Я поблагодарил. Хорошая новость, подчиненные обрадуются. Врачей на этой войне награждают редко. Вернуться домой с орденом – большое дело. Уважение окружающих обеспечено, да и карьере способствует.

– Тут еще… – Брусилов лезет в карман кителя и достает белый конверт. – Просили передать.

Он протягивает конверт мне. Беру. От конверта пахнет духами. Запах сильный, он заполняет пространство блиндажа. Беркалов, как жена Лота, превращается в соляной столп. Командующий фронтом носит амурные письма врачу?! Брусилов подмигивает – знает от кого. Хитер, Алексей Алексеевич! Интересно, сам вызвался отвезти или попросили?

– Спасибо, – торопливо сую конверт в карман. – Как ваша рана, Алексей Алексеевич? Не беспокоит?

– Слава богу! Все благодаря вам, Валериан Витольдович. Золотые у вас руки!

– Рад слышать. Если ко мне больше ничего, то с вашего позволения откланяюсь. Раненые ждут.

– Конечно! – кивает Брусилов. – Раненые прежде всего.

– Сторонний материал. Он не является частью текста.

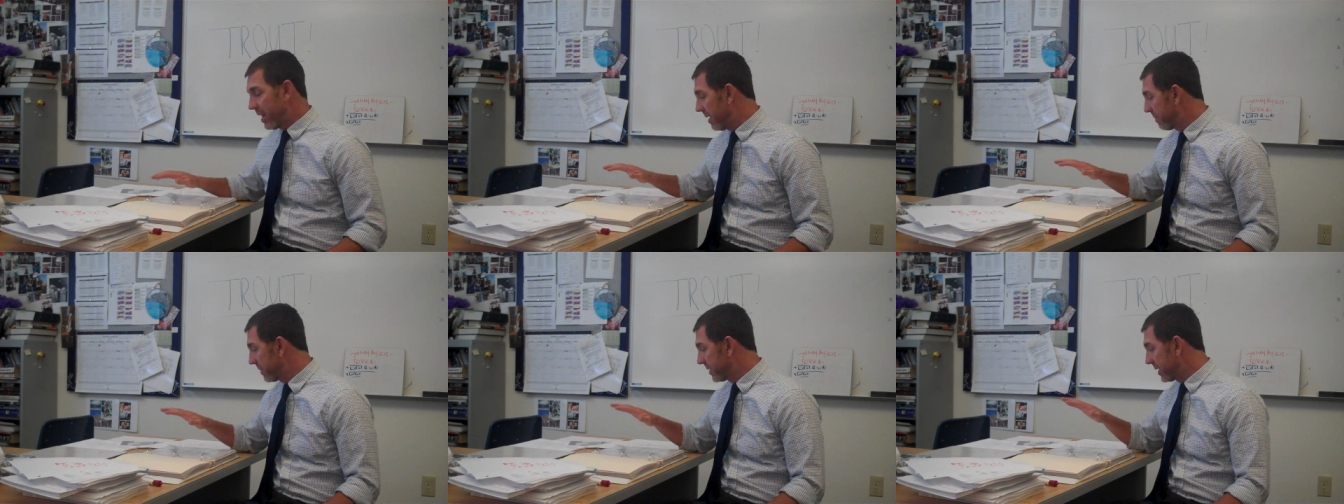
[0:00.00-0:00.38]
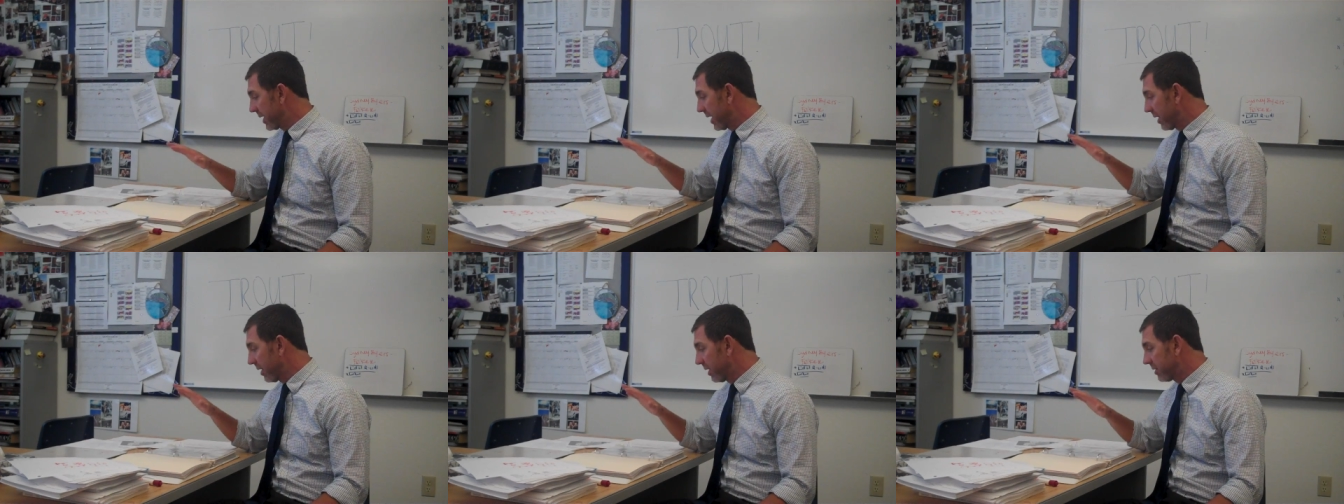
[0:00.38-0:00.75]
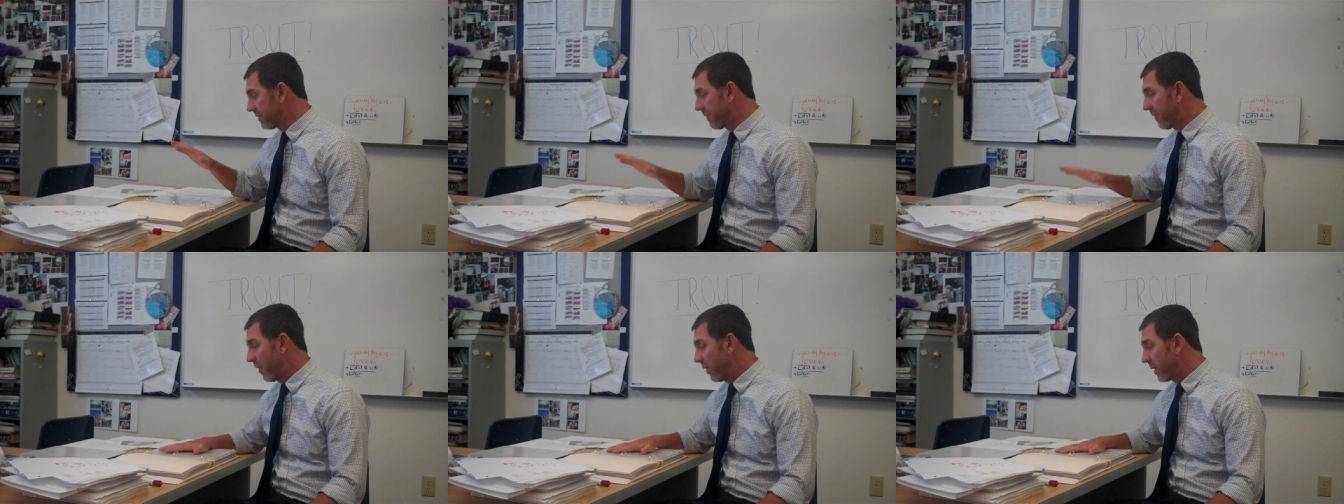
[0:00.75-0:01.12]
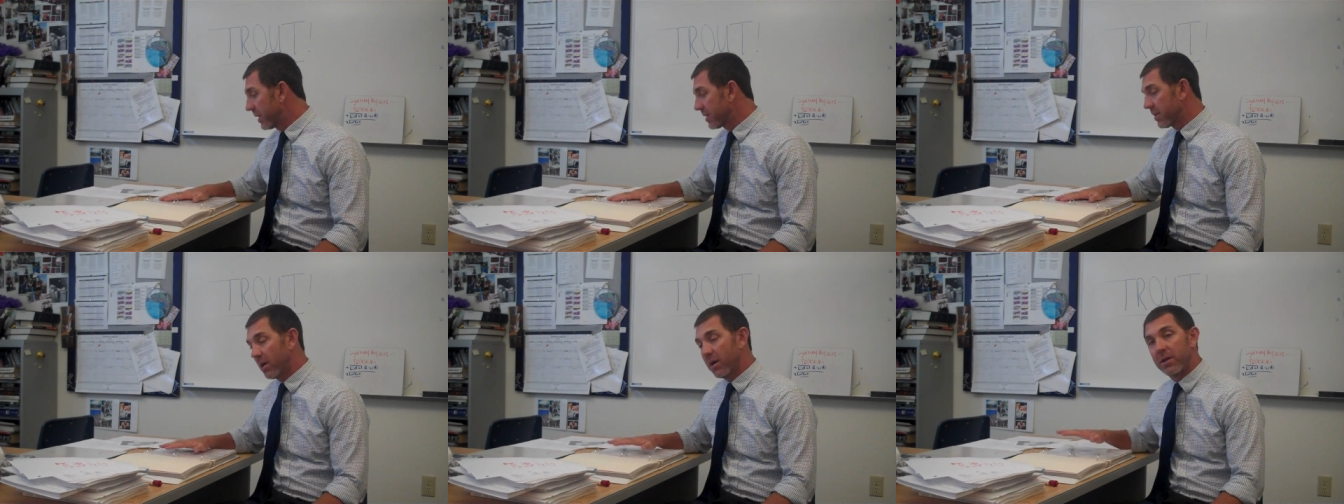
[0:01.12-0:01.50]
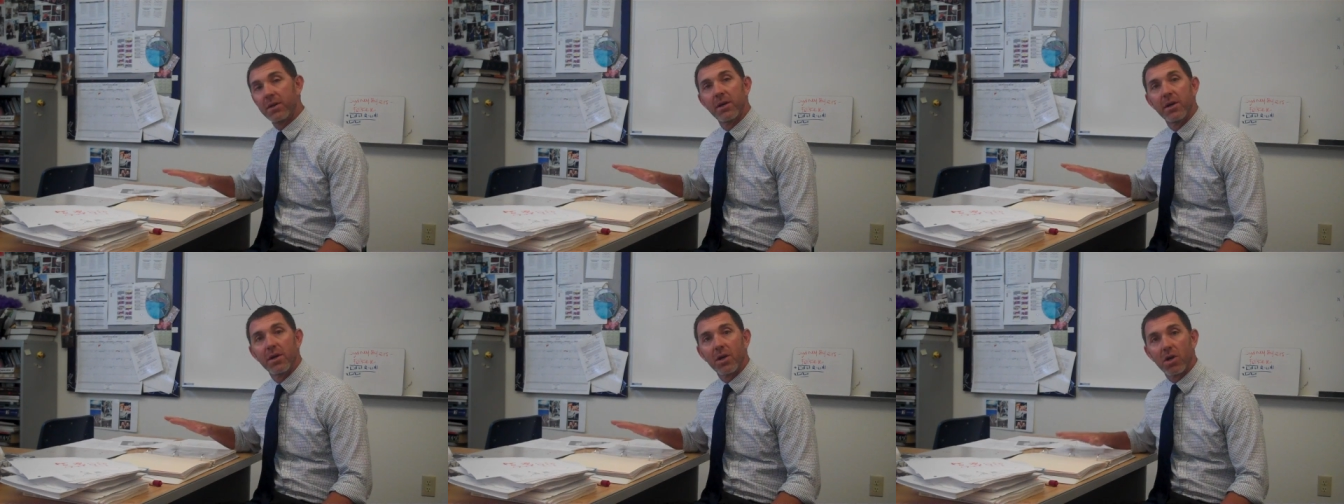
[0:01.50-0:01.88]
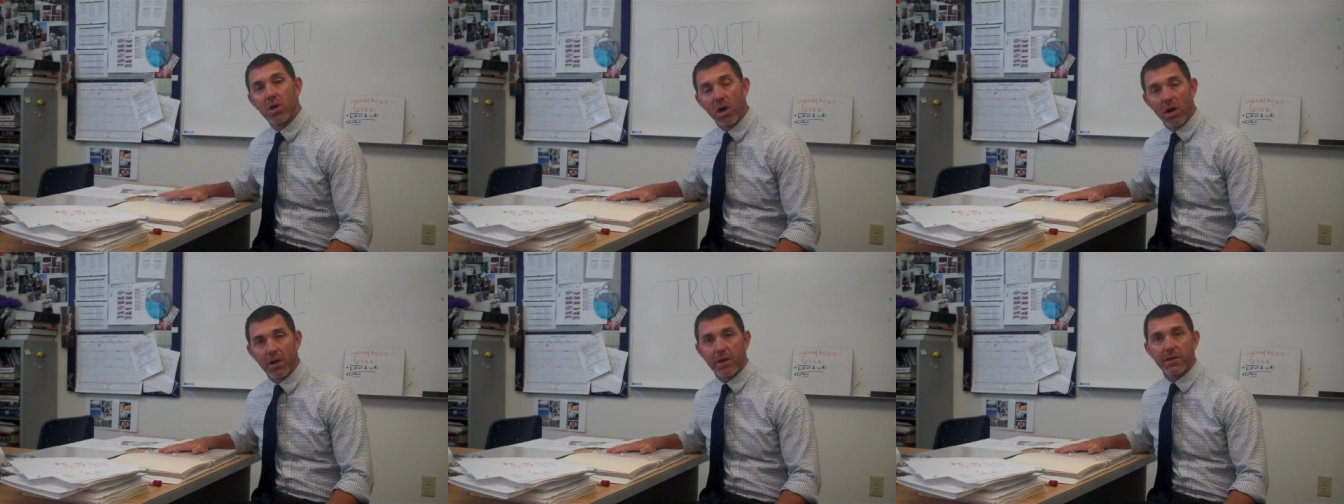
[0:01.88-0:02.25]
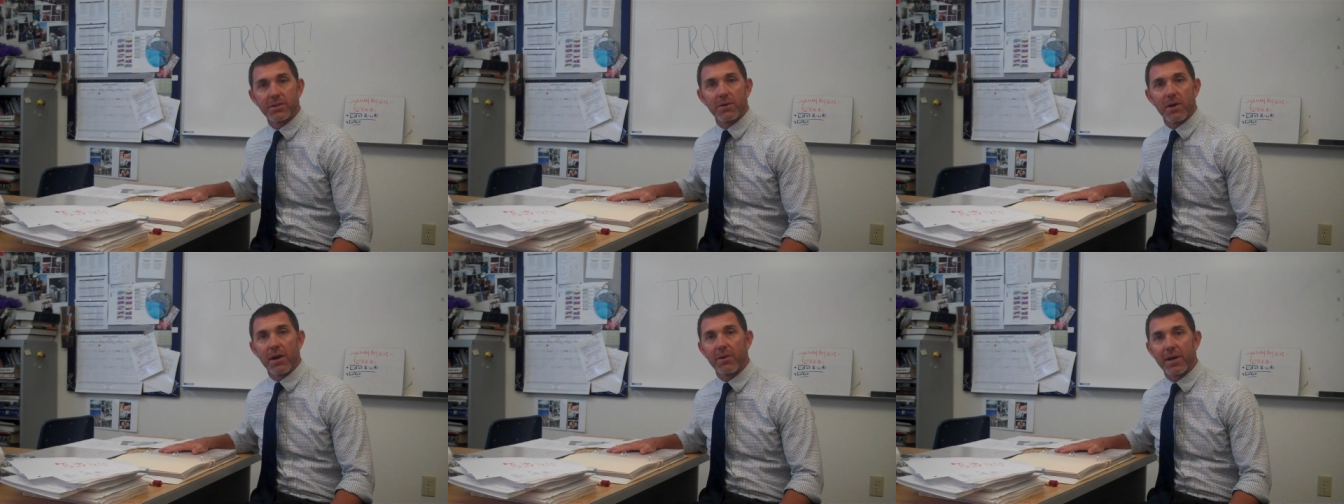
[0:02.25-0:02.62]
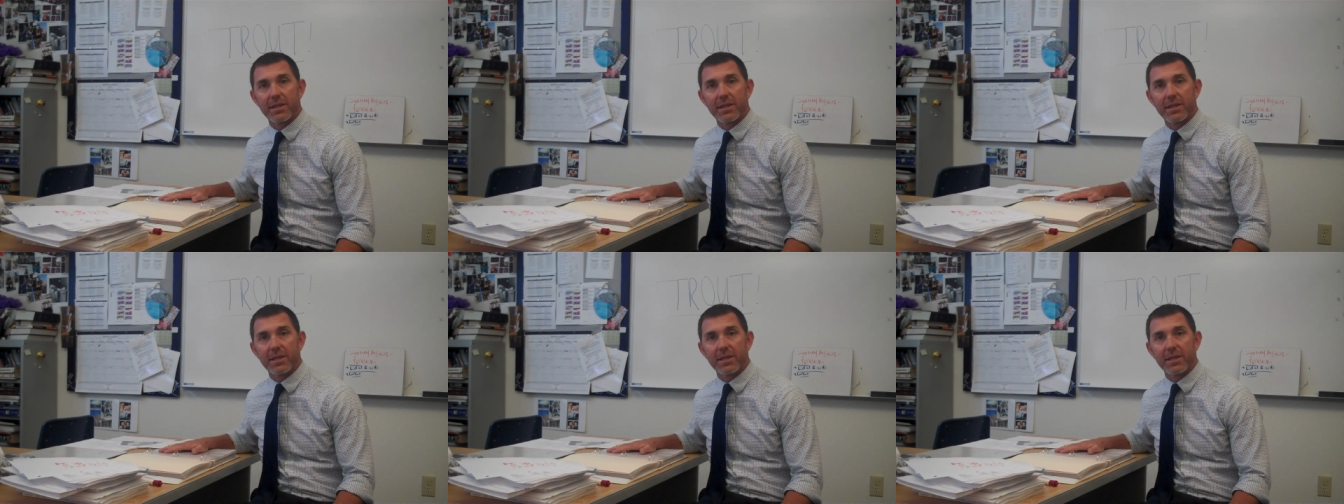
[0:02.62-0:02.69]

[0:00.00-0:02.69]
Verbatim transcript: And in particular, let's focus on Congress, right?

Глаза у него смеются. Торопливо одеваюсь и выскакиваю из блиндажа. К медсанбату иду быстро, с трудом сдерживаясь, чтоб не побежать. Для военного врача в чине подполковника не солидно. Могут не понять или, что хуже, испугаться. В расположении заскакиваю к себе в землянку и, не раздеваясь, вскрываю конверт…

«Дорогой Валериан!

Я в Минске. Приехала с санитарным поездом за очередной партией раненых. Встретилась с Брусиловым – он прибыл выказать свое почтение наследнице. В разговоре сказал, что отбывает на фронт. Я спросила: увидит ли тебя? Ответил, что непременно побывает в дивизии, где ты служишь. Я не утерпела и попросила передать тебе письмо. Не ругай меня. Алексей Алексеевич – военный человек, тайну хранить умеет. Я не сказала, о чем буду писать, но он, наверное, догадается. Пусть! Не хочу больше скрываться.

Я скучаю по тебе! В Москве держусь, но тут приехала в Минск… Даже попросила отвезти меня к дому, где ты лечил меня. В квартиру, правда, не заходила – там сейчас другие жильцы, сидела в автомобиле и вспоминала. Твое лицо, руки и губы… Они у тебя такие нежные. Даже всплакнула. Ты беспокойся, никто, кроме Лены, не видел. Она меня утешала.

Четвертый месяц пошел, как мы расстались. Если точно – 94 дня. Я их считаю. Никогда не думала, что буду этим заниматься. Мне так плохо без тебя! В своих письмах ты постоянно интересуешься моим здоровьем. С ним у меня все хорошо, а вот без тебя – мучение.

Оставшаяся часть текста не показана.